#### What to produce
Your reply should hold every entry below exactly as written and none of the pictures.

#### Extracted material
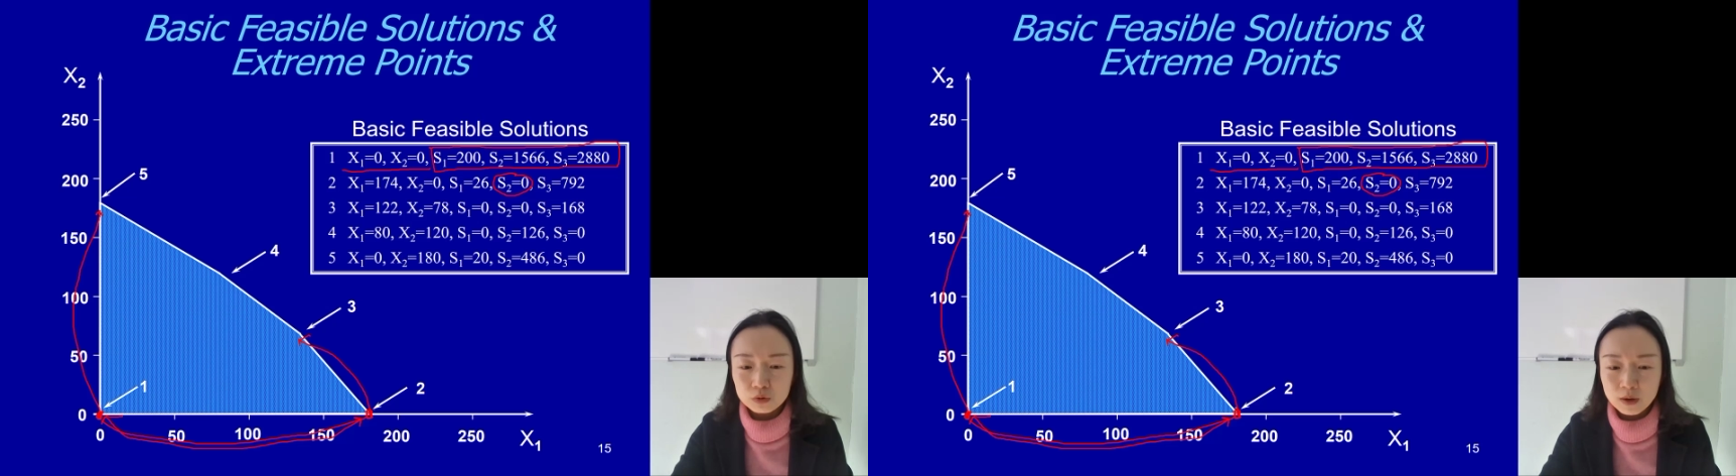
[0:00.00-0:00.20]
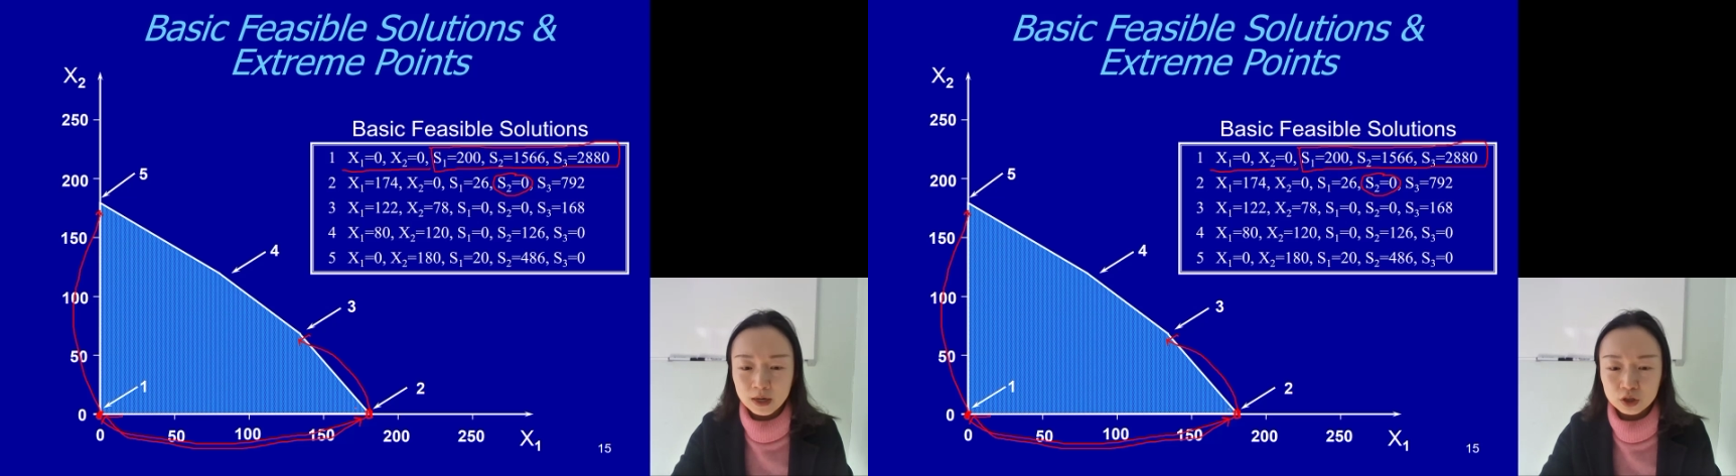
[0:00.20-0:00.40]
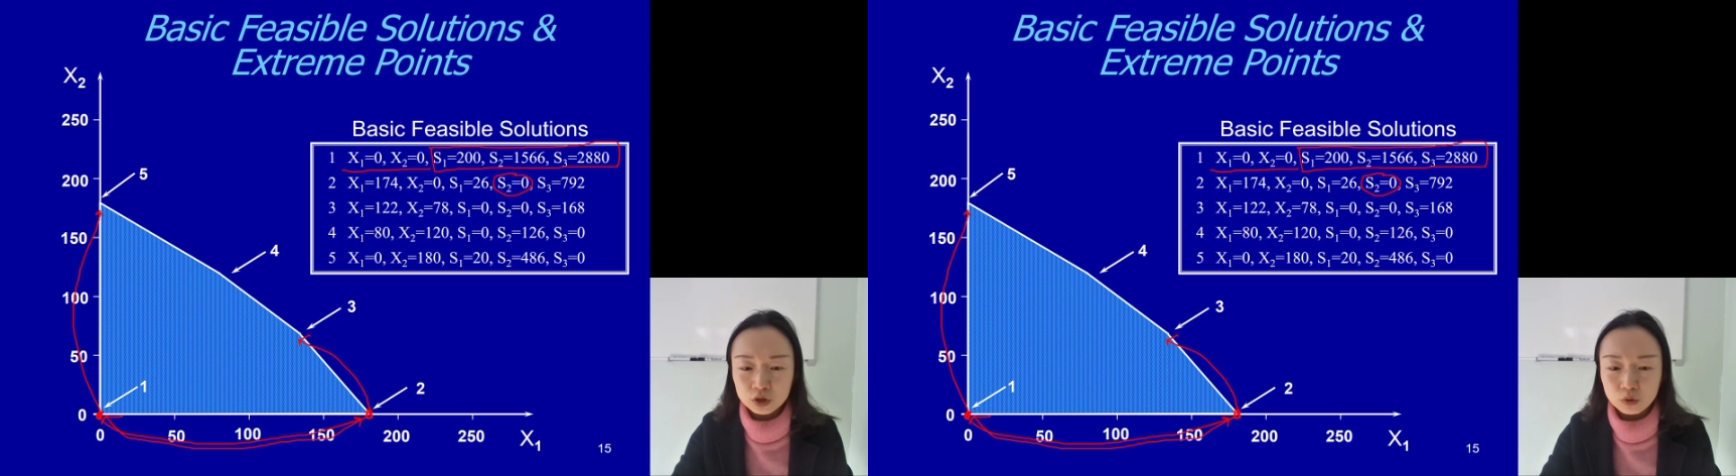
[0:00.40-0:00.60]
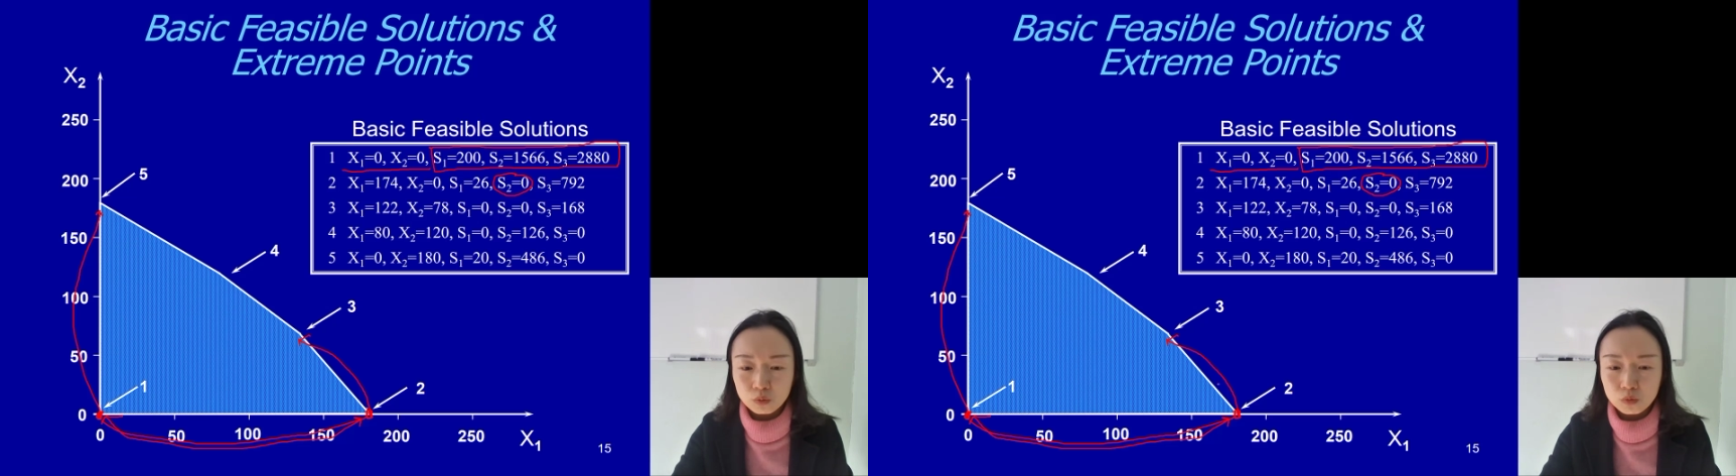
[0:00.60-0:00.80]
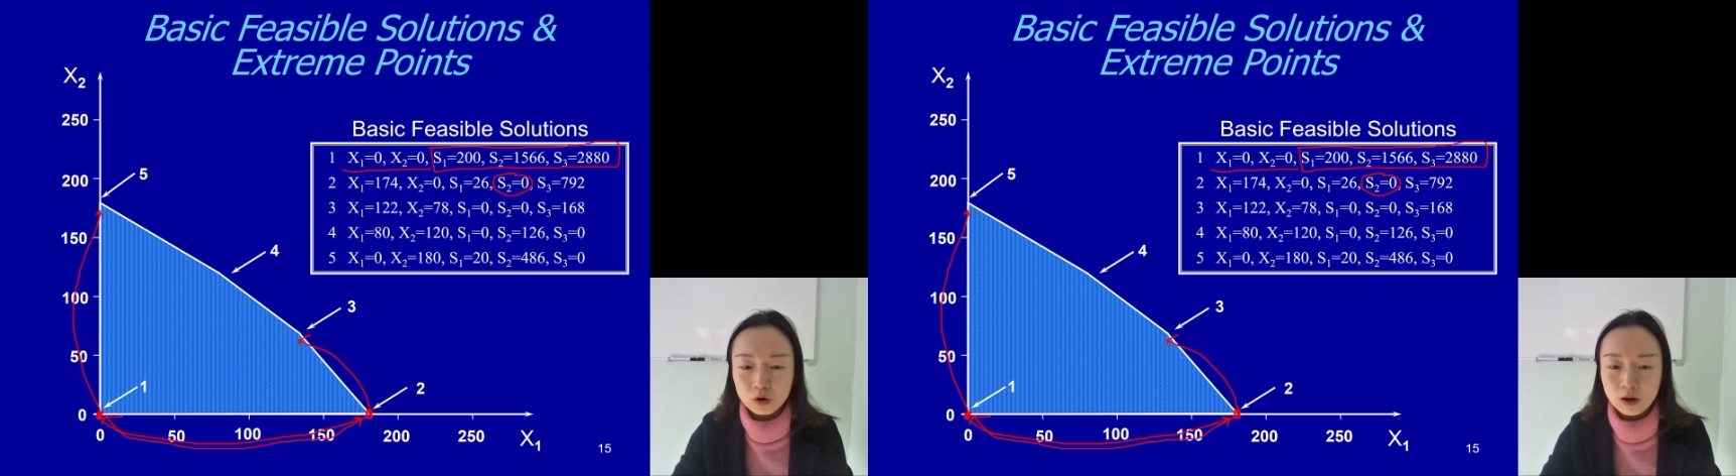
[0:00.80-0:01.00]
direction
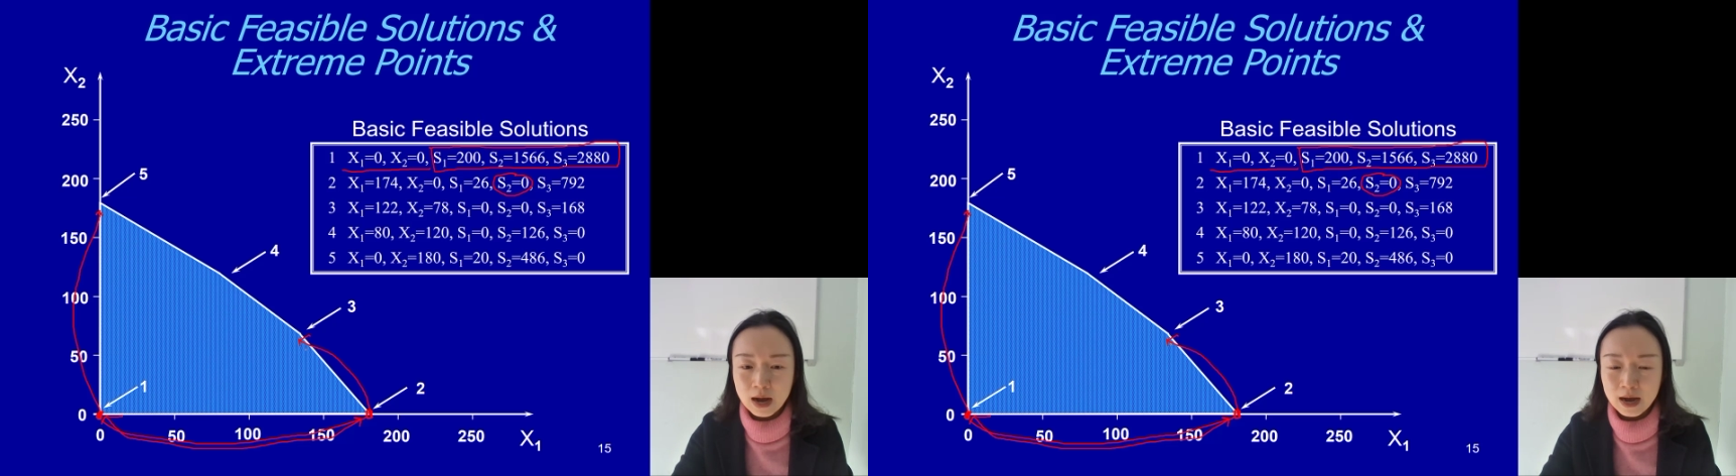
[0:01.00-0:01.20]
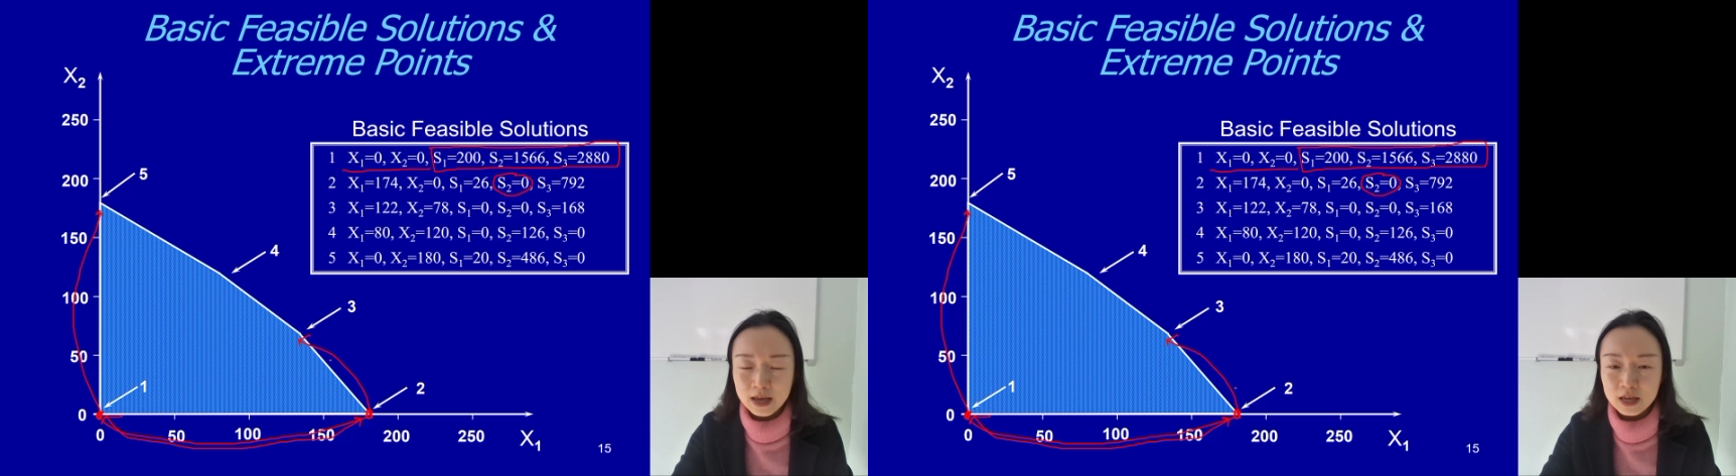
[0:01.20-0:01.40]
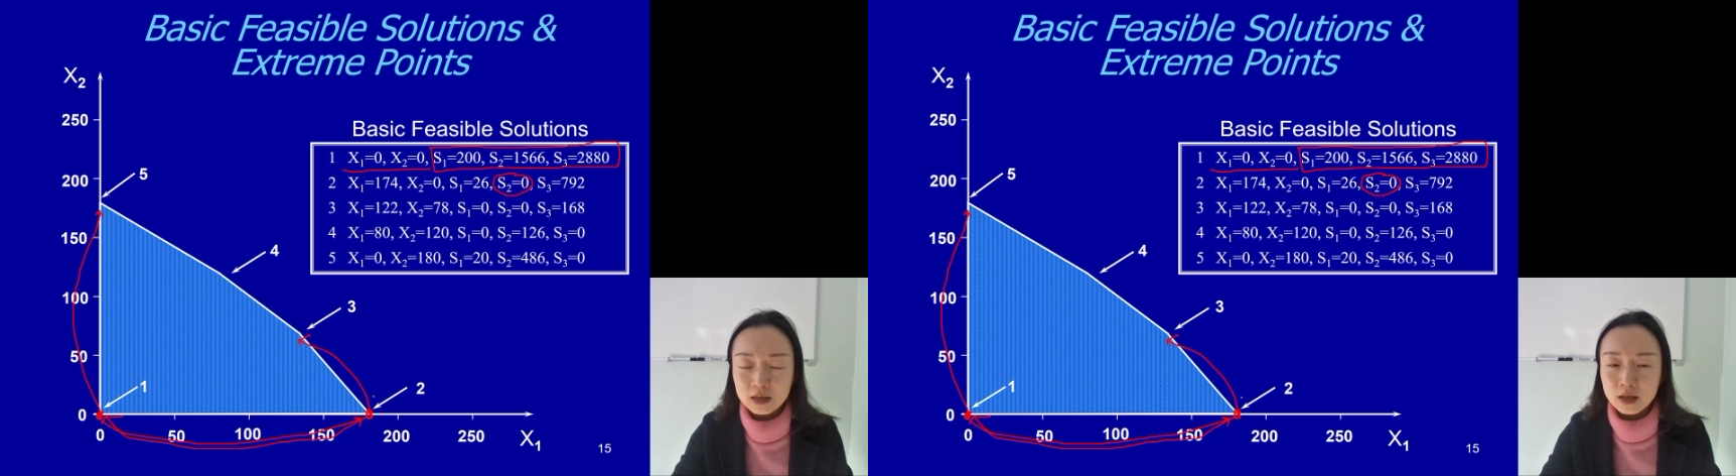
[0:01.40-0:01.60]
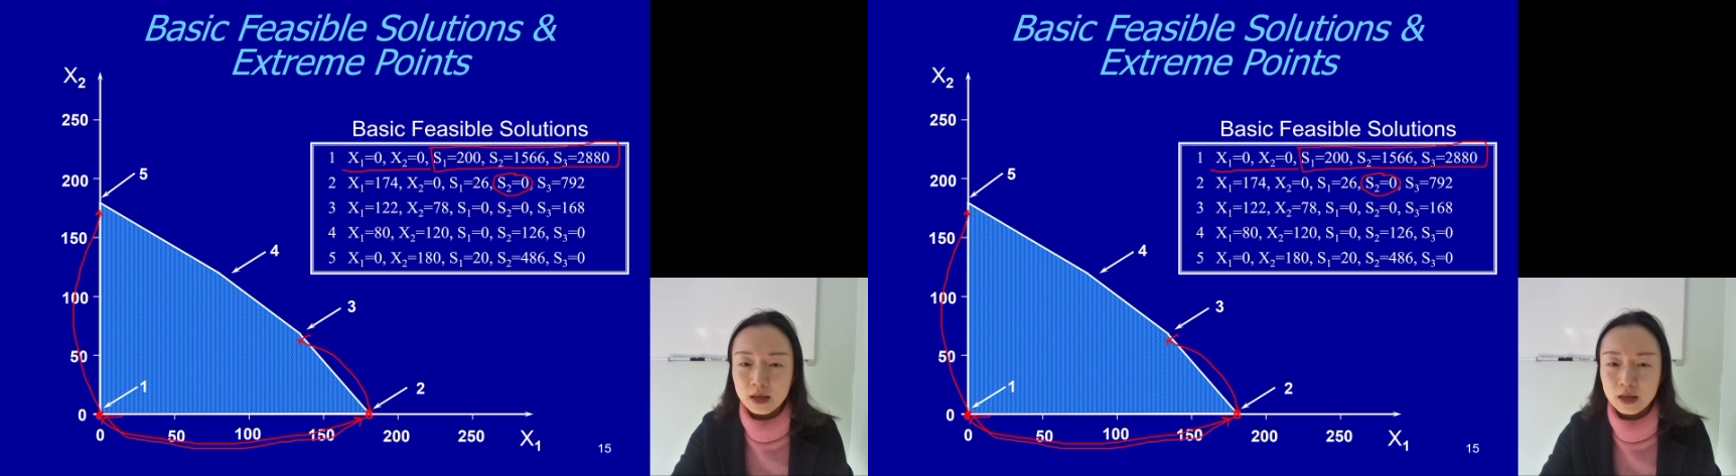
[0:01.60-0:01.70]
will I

#### Exercise solution
[0:00.00-0:00.20]
[0:00.20-0:00.40]
[0:00.40-0:00.60]
[0:00.60-0:00.80]
[0:00.80-0:01.00]
direction
[0:01.00-0:01.20]
[0:01.20-0:01.40]
[0:01.40-0:01.60]
[0:01.60-0:01.70]
will I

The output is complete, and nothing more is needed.